O hâlde sakın, “ben daha bir mürşide talebe olacak kıvamda değilim, daha namazlarım eksik, daha tesettürüm yarım, aman canım, daha yaşım kaç, başım kaç!..” deme. Zaten sen, her eksiğini tamamlamış kâmil bir insan olsan, mürşide ihtiyacın kalmazdı. Eksiklerinden ötürü muhtaçsın. Hastalıklarından ötürü kapısında ve eteğinde olmalısın. Sana, daha erken, diyerek vesvese verecek olan şeytana kanma. Zararın neresinden ki dönersin, oradan itibaren kârdasın.

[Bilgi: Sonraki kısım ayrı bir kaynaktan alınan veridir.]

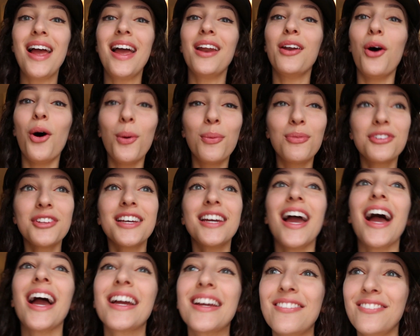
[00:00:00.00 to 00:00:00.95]
and
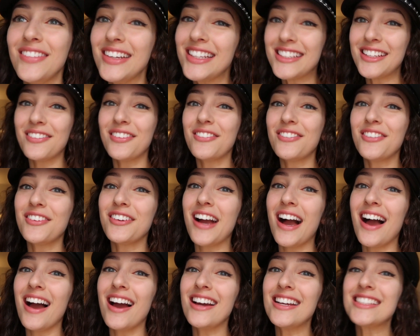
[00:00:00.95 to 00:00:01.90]
hopefully I can meet some of you
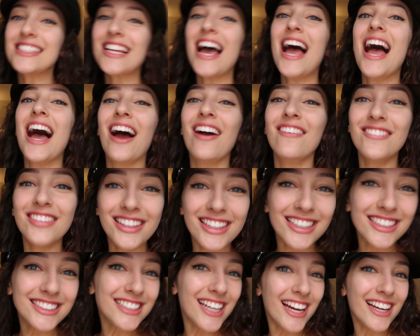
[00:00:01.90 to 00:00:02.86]
guys. I'm
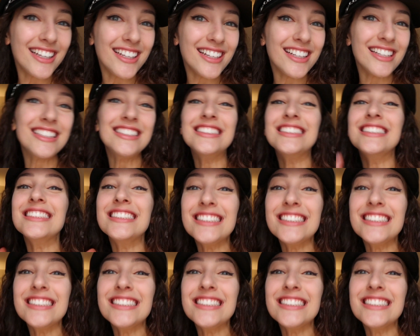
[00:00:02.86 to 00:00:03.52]
really excited.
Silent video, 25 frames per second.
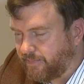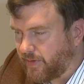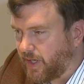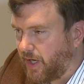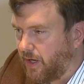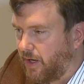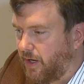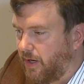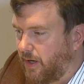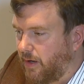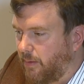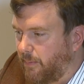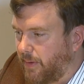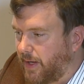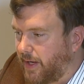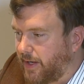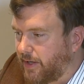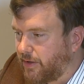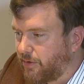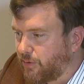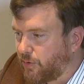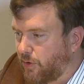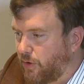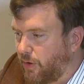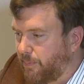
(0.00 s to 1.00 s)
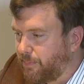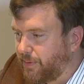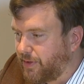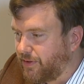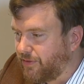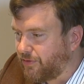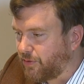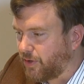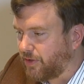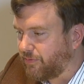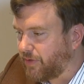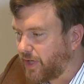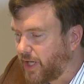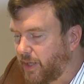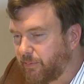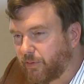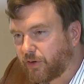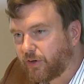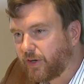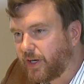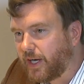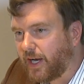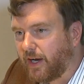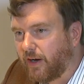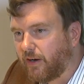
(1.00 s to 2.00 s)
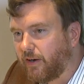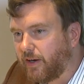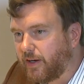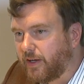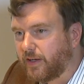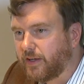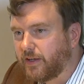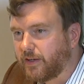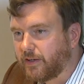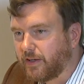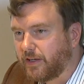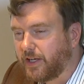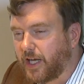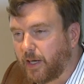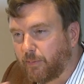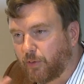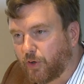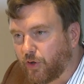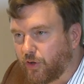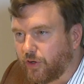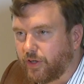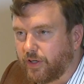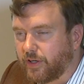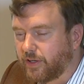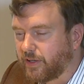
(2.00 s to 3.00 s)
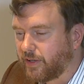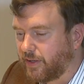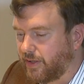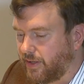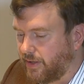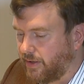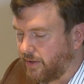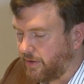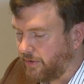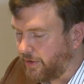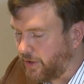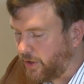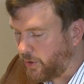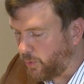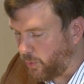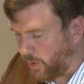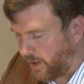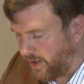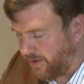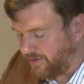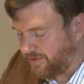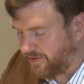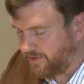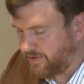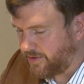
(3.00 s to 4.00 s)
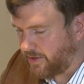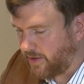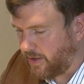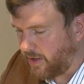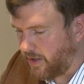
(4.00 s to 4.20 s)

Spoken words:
I grew up in sort of an immigrant area neighborhood in the US.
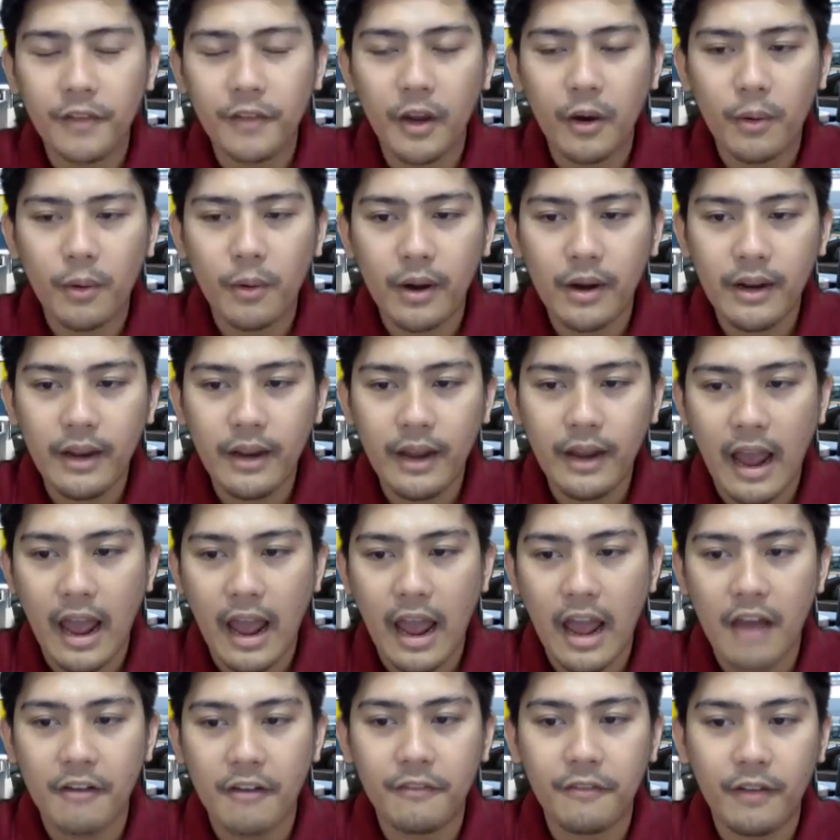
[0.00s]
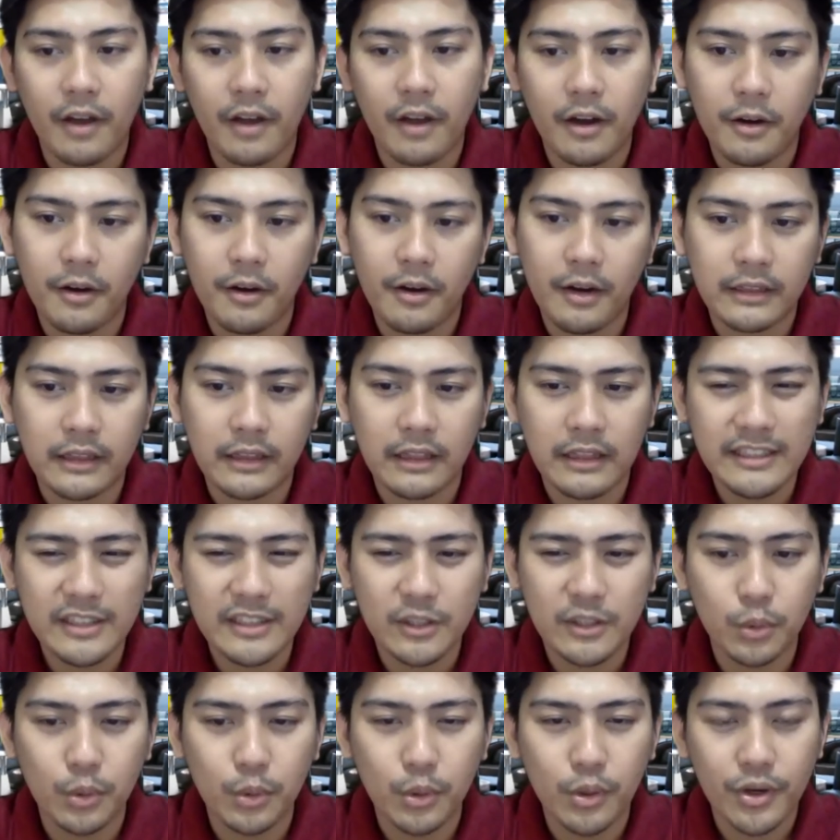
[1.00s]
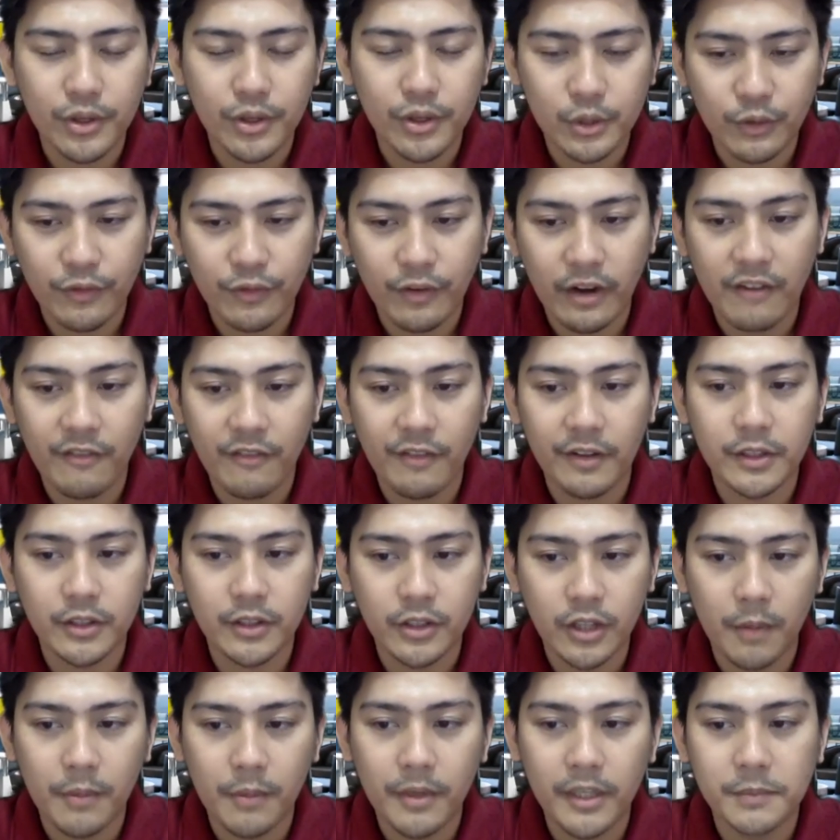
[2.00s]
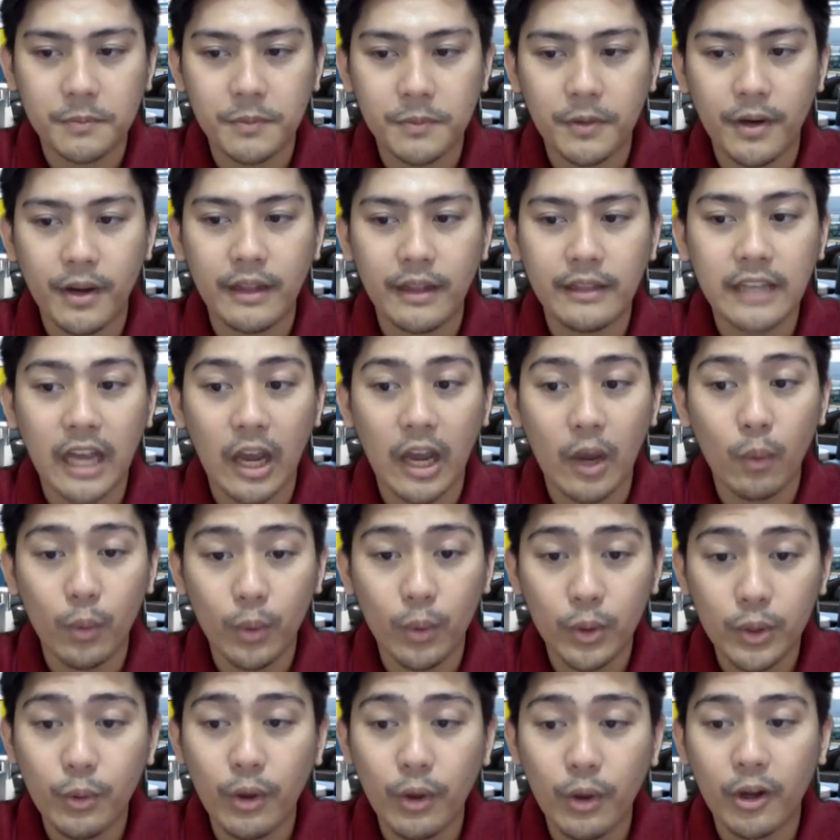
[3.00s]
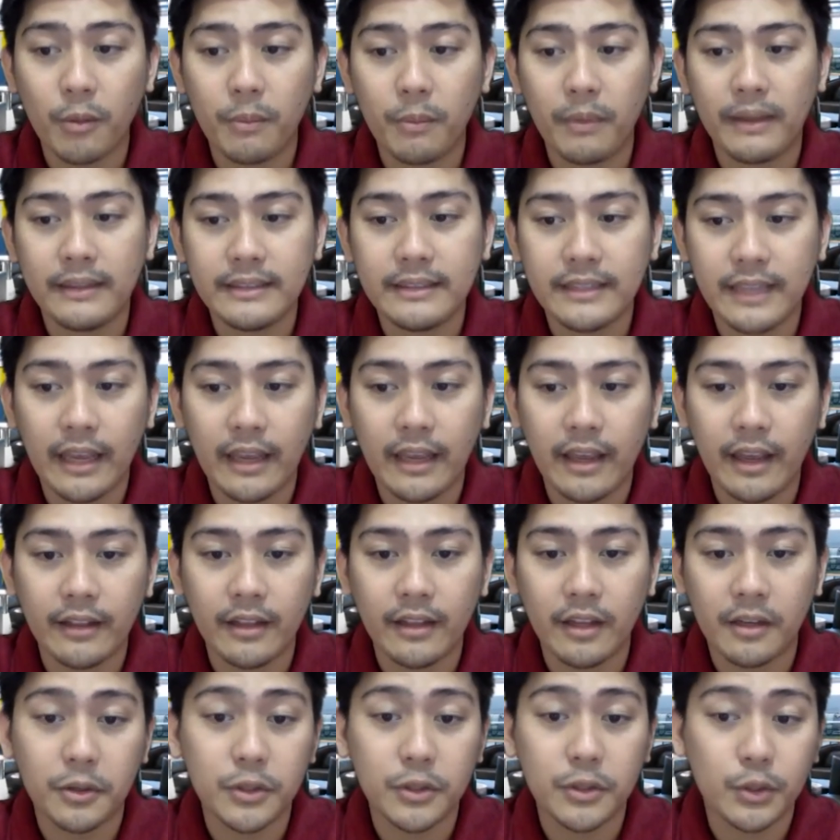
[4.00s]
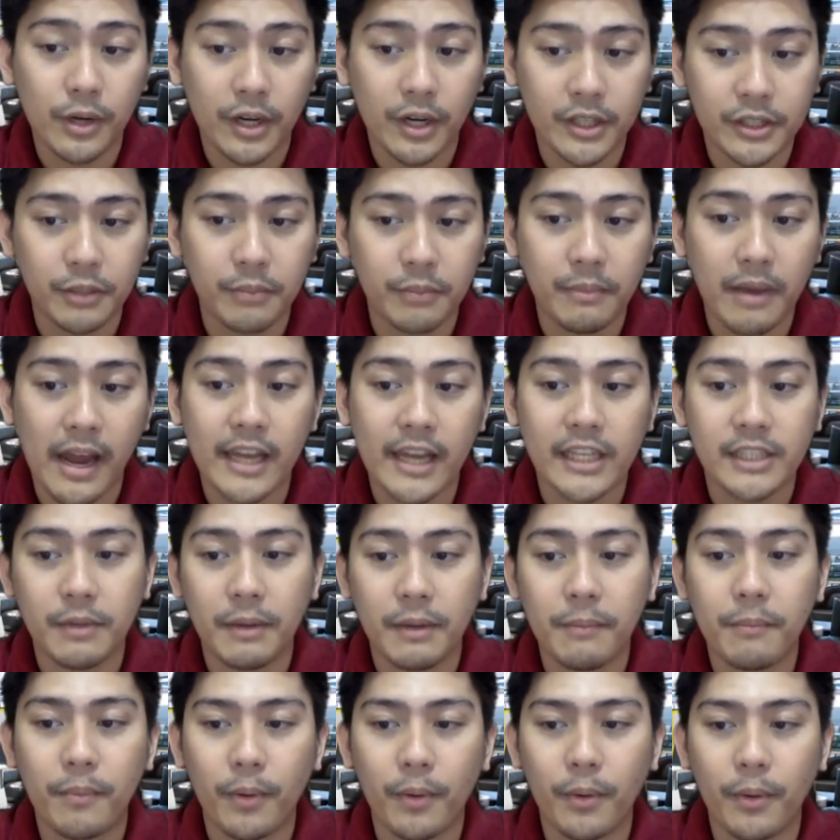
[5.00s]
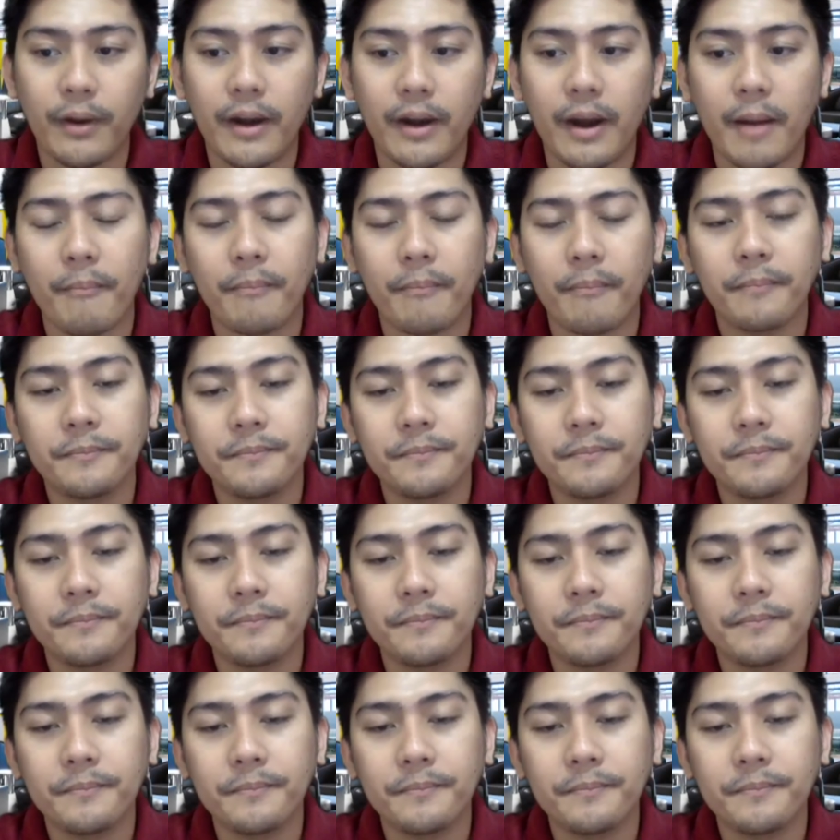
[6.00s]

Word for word: they already have at least two years of relevant job experience, I would recommend taking the construction management program.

Zaaflarını ve kusurlarını peşin peşin kabul et. Bunlardan ötürü ümitsizliğe düşme de, emân dile. Yakarışında samimiysen, eteğine tutunacağın mürşid-i kâmile teslim ol. Hiç şüphe yok ki, her işinde olduğu gibi, teslimiyetinde de zaafa düşeceksin. Olsun. Doktora, hastasıyla meşguliyet, hastaya da doktorun kapısında “medet medeeet!” diye inlemek yakışır. Bir de şu yakışır ki, doktorun verdiği reçeteye harfiyen uyar, söz tutar. Kafasına göre davranmayıp, ne denildiyse onu yapar. Âh işte, öyle hastaya doktor, canı gibi bakar. Öyle hastanın canına doktor, biiznillâh, gün be gün can katar.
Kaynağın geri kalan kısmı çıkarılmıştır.